Equipment is in place to filter air in Fukushima Daiichi 1 that should make conditions inside more workable within a few days. 


Measuring radiation in Fukushima Daiichi 1, May 2011
A worker looks down to a display
when measuring radiation inside
Fukushima Daiichi 1 yesterday
In some ways unit 1 has been the worst hit by the accident sequence started by the tsunami of 11 March. It is thought to have suffered damage to about 55% of the fuel in its core, compared to 35% at unit 2 and 30% at unit 3. It was the first to require venting to control containment vessel pressure and the first to see a hydrogen explosion. It was also the first to be cooled by an emergency method using seawater injection.


This basic method continues at units 1 to 3, although fresh water has been used for some time to avoid damaging pumping systems.

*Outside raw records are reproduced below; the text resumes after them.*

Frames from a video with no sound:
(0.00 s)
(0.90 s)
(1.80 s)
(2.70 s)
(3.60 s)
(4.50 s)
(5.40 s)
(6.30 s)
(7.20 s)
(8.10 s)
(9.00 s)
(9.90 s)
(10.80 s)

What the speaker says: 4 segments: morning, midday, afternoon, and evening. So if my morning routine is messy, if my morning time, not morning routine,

Tepco had hoped to bring normal systems back into operation within days of reconnecting external power - they had been working normally in the period between the earthquake and tsunami - but has not been able to achieve this so far.

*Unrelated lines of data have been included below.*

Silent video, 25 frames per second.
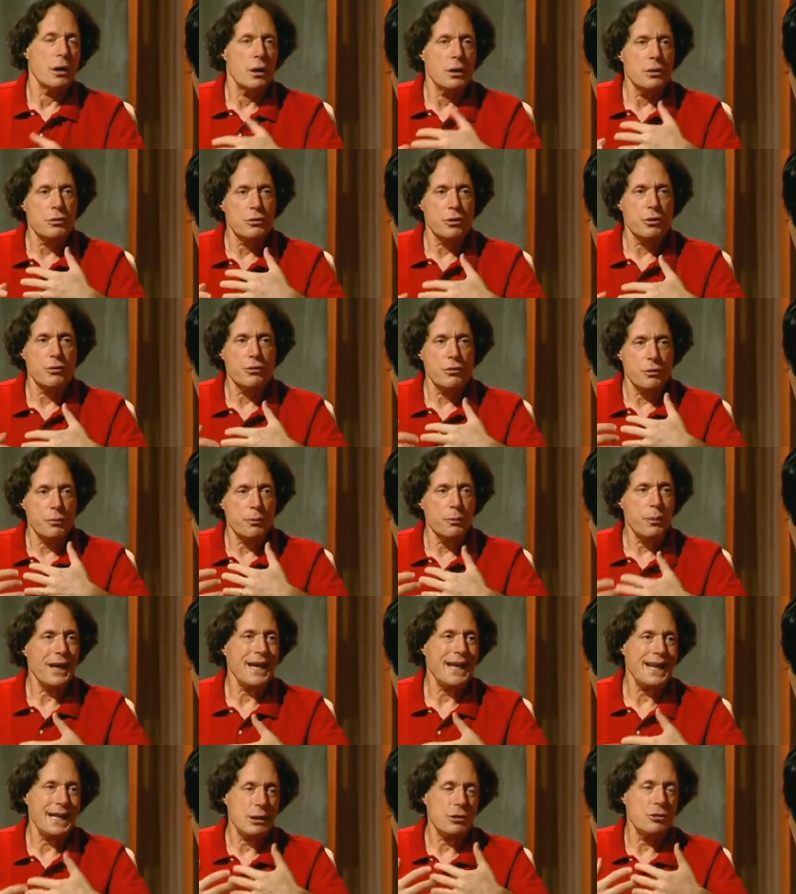doesn't
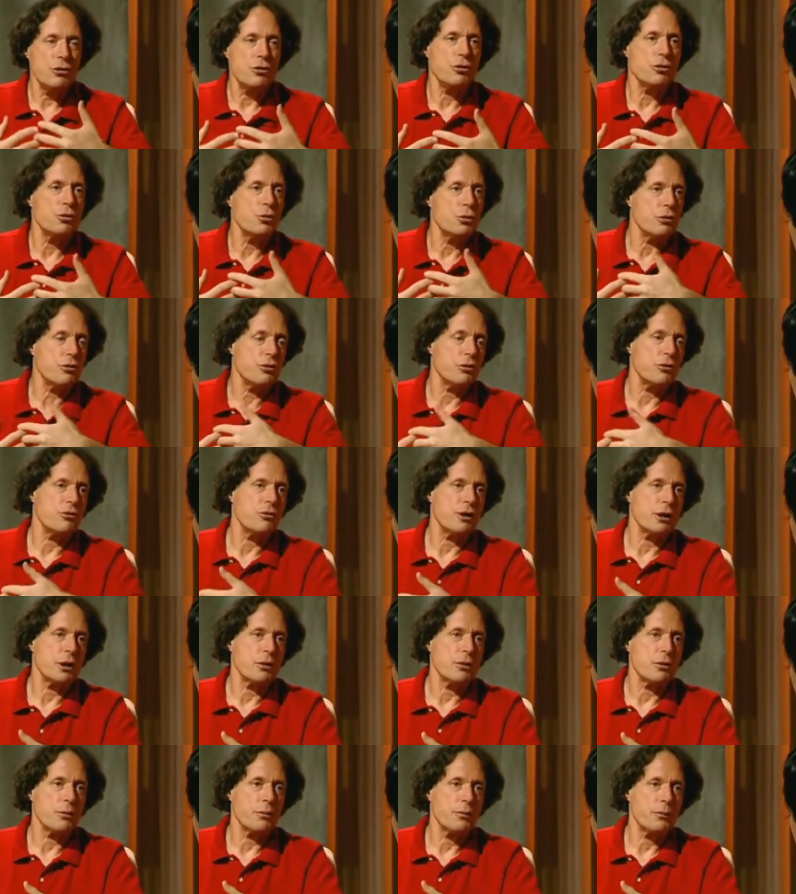paint you as a
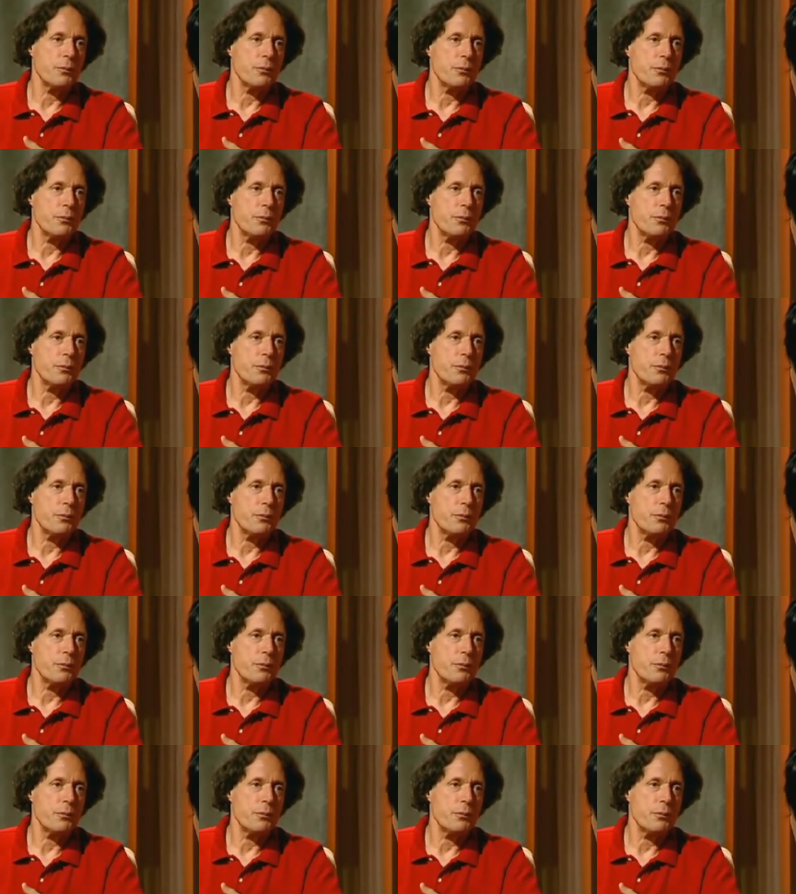victim.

Twelve workers re-entered the reactor building of unit 1 yesterday for about 90 minutes and in that time installed four ducts to carry air through an exit to a filtration system, and four more to take it back to another area. With this cycling and filtering of the air, conditions should be more workable within about three days and within about a week Tepco engineers want to begin work on a longer-term circuit for the passage of injected cooling water.


The maximum radiation level in the building was about 93 millisieverts per hour, which would have used a large part of the emergency budget of 250 millisieverts overall dose to each worker. Earlier robotic surveys had revealed general radiation dose rates of 10-49 millisieverts per hour across the building, although one area was as high as 1100 millisieverts per hour.


Water injection 


After experimenting with a temporary injection rate of ten tonnes per hour, Tepco has increased the rate of water injection to unit 1 from six to eight tonnes per hour in a bid to completely submerge the core. During normal operation water levels are stable at over four metres above the top of the fuel assemblies.


Water temperatures in the core of unit 3 have increased in recent days from about 110ºC to over 140ºC. Tepco has increased the rate of water injection in response, speculating the flow of water may have been reduced.